Denouncing the move, WJC President Ronald S. Lauder said, “With this decision, UNESCO has done a disservice to the peace process and implicitly endorsed Arab rejectionism. ”
“This cancellation of a long-planned exhibit is an outrageous political manipulation of a cultural event. It is sad that Arabs deny the 3,500 connection of the Jewish people to the Land of Israel, especially when that connection is part of their own tradition,” he said.
The exhibit, entitled “People, Book, Land – The 3,500 Year Relationship of the Jewish People and the Land of Israel,” was called off by Irina Bokova, president of UNESCO, after the President of the Arab group within UNESCO expressed “deep worry and great disapproval” over the program showing the age old connection between Israel and the Jewish people.
“The subject of this exhibition is highly political though the appearance of the title seems to be trivial. Most serious is the defense of this theme which is one of the reasons used by the opponents of peace within Israel,” he wrote.

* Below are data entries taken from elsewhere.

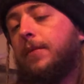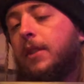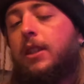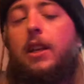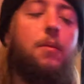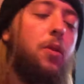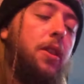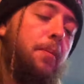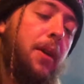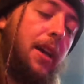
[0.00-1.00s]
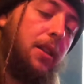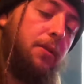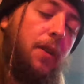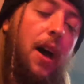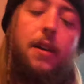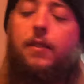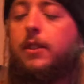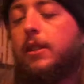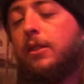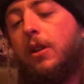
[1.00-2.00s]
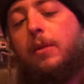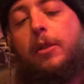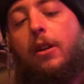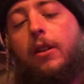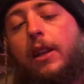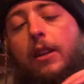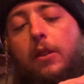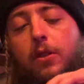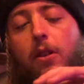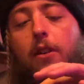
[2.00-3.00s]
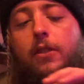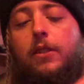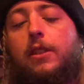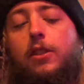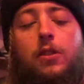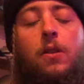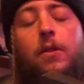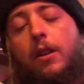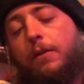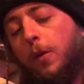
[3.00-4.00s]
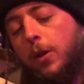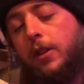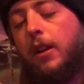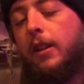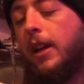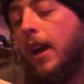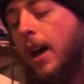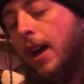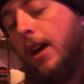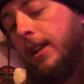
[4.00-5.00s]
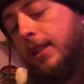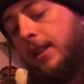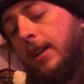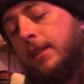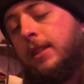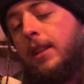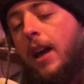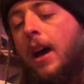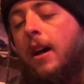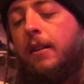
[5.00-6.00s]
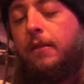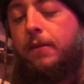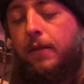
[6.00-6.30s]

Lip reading: Same with a PS5. It's incredibly hard to get those consoles, and Sony, unfortunately, doesn't haveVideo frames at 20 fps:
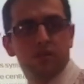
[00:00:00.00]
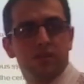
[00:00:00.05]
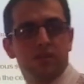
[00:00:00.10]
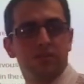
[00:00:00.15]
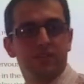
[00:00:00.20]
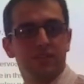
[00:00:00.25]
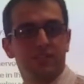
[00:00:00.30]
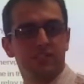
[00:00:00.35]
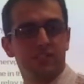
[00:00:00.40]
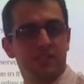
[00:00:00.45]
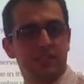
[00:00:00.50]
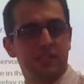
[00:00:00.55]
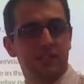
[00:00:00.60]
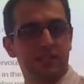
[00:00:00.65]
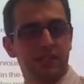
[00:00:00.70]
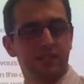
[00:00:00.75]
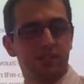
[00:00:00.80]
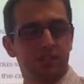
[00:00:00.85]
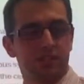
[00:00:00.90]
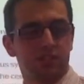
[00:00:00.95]
This is the
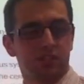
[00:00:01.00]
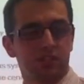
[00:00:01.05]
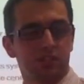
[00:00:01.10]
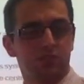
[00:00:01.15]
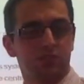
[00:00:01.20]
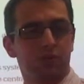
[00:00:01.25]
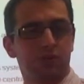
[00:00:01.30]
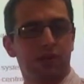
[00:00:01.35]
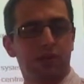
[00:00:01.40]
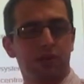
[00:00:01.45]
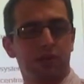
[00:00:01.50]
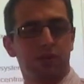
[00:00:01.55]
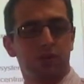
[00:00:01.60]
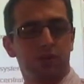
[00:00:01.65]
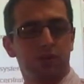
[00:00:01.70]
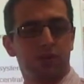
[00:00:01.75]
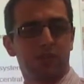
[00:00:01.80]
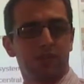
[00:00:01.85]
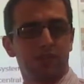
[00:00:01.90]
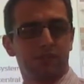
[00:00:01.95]
International
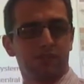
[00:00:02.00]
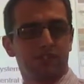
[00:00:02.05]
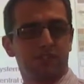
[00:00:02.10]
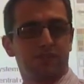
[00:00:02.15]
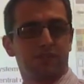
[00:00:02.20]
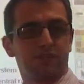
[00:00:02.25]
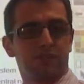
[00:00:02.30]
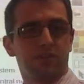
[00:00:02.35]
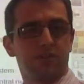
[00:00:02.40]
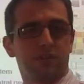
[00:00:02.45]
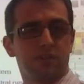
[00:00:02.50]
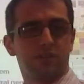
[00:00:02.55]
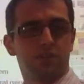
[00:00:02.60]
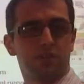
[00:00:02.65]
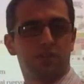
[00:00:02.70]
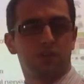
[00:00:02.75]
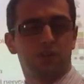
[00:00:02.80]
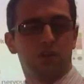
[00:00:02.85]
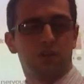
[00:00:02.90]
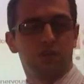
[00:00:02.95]
AQA certificate
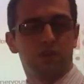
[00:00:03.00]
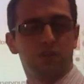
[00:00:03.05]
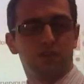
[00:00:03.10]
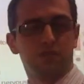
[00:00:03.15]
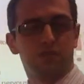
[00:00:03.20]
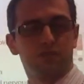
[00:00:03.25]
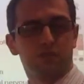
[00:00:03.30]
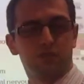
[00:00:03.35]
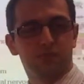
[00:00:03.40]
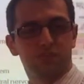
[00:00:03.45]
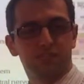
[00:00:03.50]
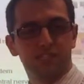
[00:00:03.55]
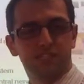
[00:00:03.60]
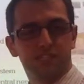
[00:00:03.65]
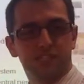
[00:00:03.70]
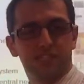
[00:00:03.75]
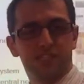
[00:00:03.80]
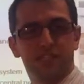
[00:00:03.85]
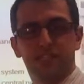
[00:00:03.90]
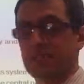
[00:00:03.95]
for
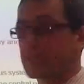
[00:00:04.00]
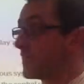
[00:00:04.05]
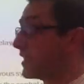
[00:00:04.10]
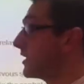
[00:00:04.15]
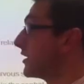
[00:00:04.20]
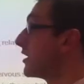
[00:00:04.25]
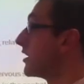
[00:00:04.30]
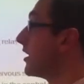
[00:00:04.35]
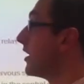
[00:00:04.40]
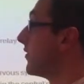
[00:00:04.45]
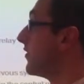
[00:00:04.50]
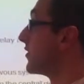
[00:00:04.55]
GCSE, and the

WJC Vice-President Roger Cukierman, the head of the French Jewish umbrella body CRIF, wrote a letter to Bokova strongly protesting the cancellation. “I deduct from that decision that UNESCO is no longer the common house of all nations on matters of education, culture and science, but has come under the influence of clans whose aim it is to propagate hatred towards the other,” Cukierman stated, challenging Bokova to name the real reasons behind the cancellation.
The exhibit was financed and created by the Los Angeles-based Simon Wiesenthal Center (SWC) together with UNESCO, and was scheduled to open on January 20th, 2014, at UNESCO’s Paris headquarters.
The SWC plans to protest the move on Monday in Paris. “We will show the media the exhibition UNESCO didn’t want the world to see,” the group said. Attendees at the protest will include Lord Carey of Clifton, Archbishop of Canterbury emeritus.